7. L’Assemblée invite les Etats membres à interdire tout accord entre les entreprises pharmaceutiques dont le but serait de retarder, sans justification médicale, la mise sur le marché de médicaments génériques.
8. L’Assemblée invite les Etats membres à imposer des sanctions dissuasives pour toute illégalité commise par une entreprise pharmaceutique, le cas échéant en lui imposant une amende à concurrence d’un certain pourcentage de son chiffre d’affaires.

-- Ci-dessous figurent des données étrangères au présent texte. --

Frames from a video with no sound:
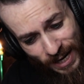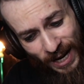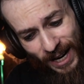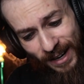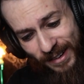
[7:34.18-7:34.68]

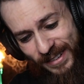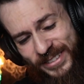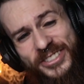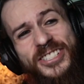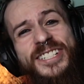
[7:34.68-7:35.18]

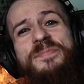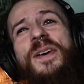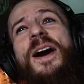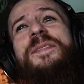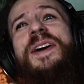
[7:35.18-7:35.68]
heart just
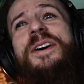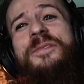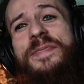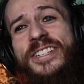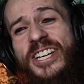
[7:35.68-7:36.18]
popped out
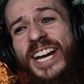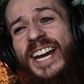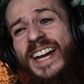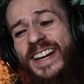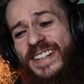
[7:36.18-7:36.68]
of my
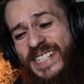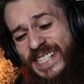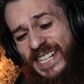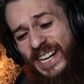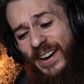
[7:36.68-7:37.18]

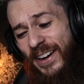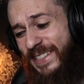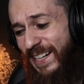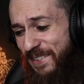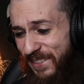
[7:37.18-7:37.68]
chest. God
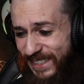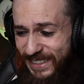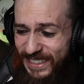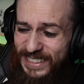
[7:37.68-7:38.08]
damn it.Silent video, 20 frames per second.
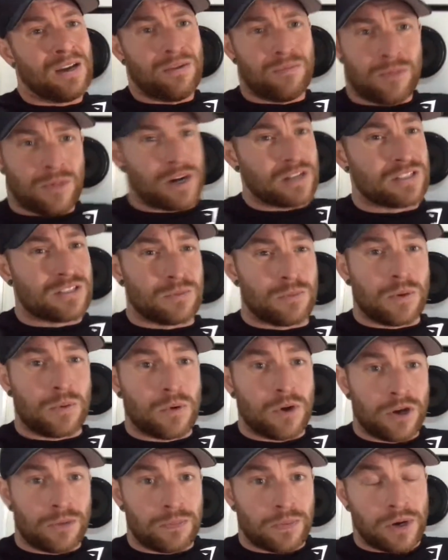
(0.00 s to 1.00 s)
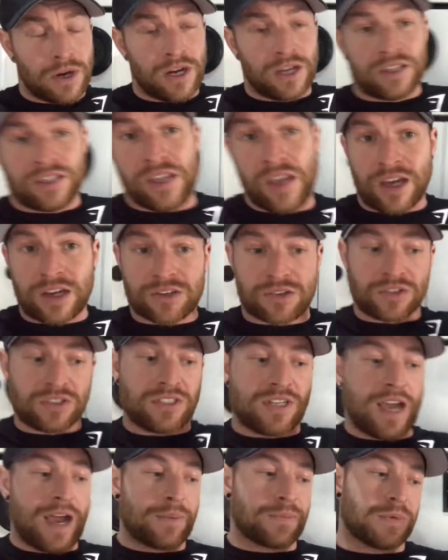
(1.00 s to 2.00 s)
might still be worth buying the extra
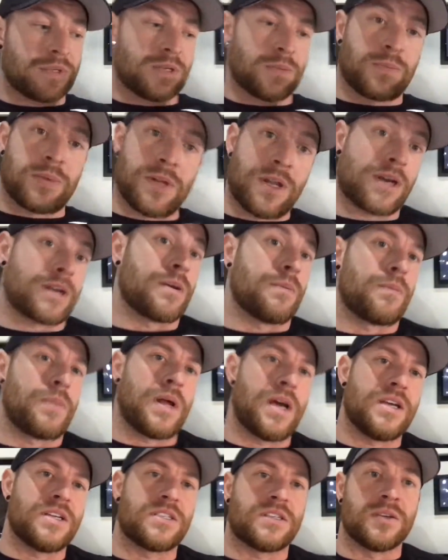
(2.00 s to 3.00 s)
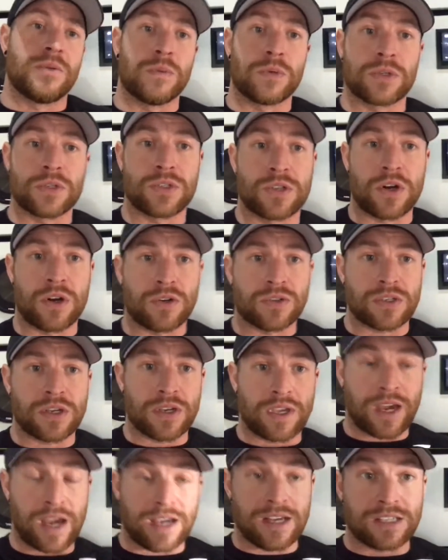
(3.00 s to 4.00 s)
adapter, the plug and play steering wheel controls,
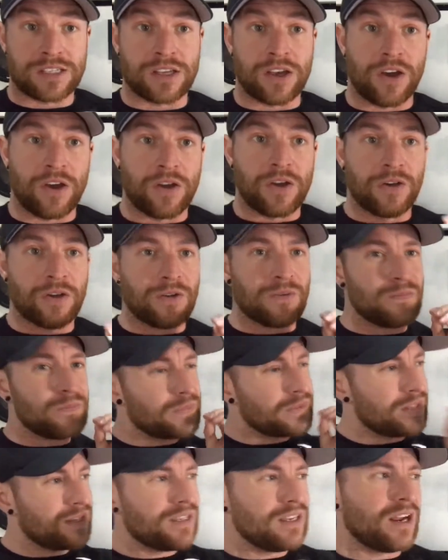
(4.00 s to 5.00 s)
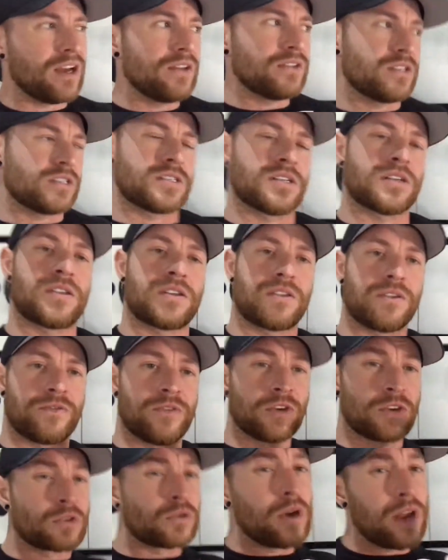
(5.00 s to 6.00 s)
okay? So, you know, just a
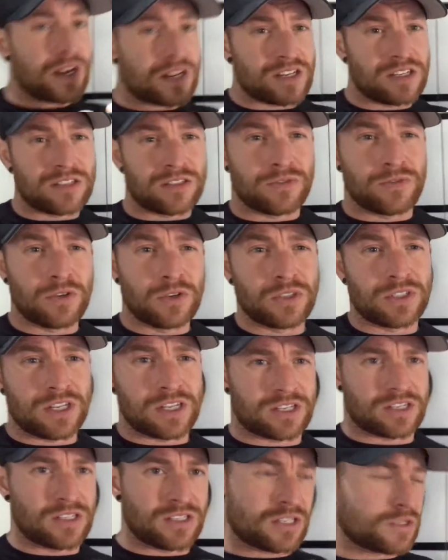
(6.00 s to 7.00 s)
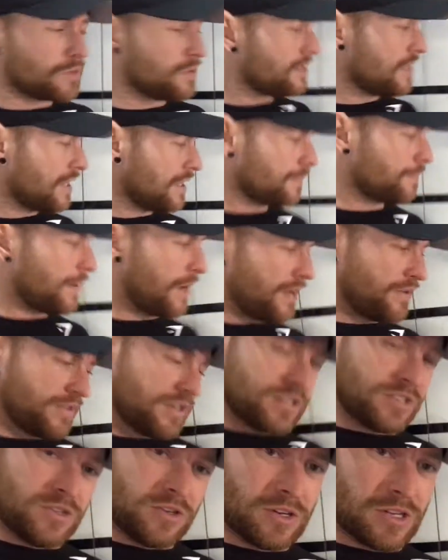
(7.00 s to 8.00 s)
few corrections, a few additions as we start to play with
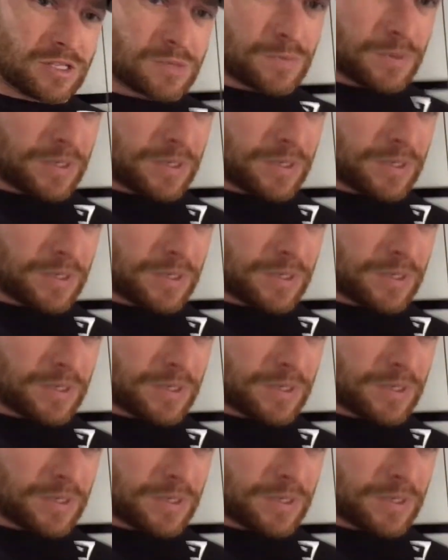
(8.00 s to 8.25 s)
these units,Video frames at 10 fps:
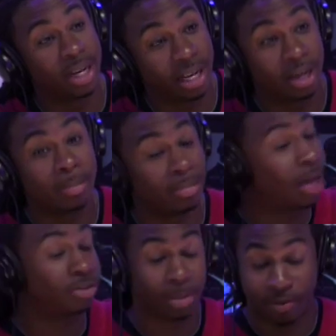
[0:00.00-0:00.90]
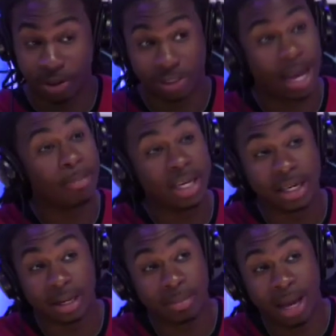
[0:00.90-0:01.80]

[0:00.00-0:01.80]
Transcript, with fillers: And um, that was my first time meeting him.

9. Afin d’assurer la viabilité des systèmes de santé et l’accessibilité de médicaments abordables et innovateurs dans le long terme, l’Assemblée en appelle à l’Organisation mondiale de la santé pour qu’elle propose des alternatives au modèle actuel d’innovation pharmaceutique fondé sur les brevets.
10. Enfin, l’Assemblée invite l’industrie pharmaceutique, sociétés et associations comprises, à intensifier ses efforts pour accroître la transparence ainsi que sa coopération avec les autorités publiques dans le domaine de la santé.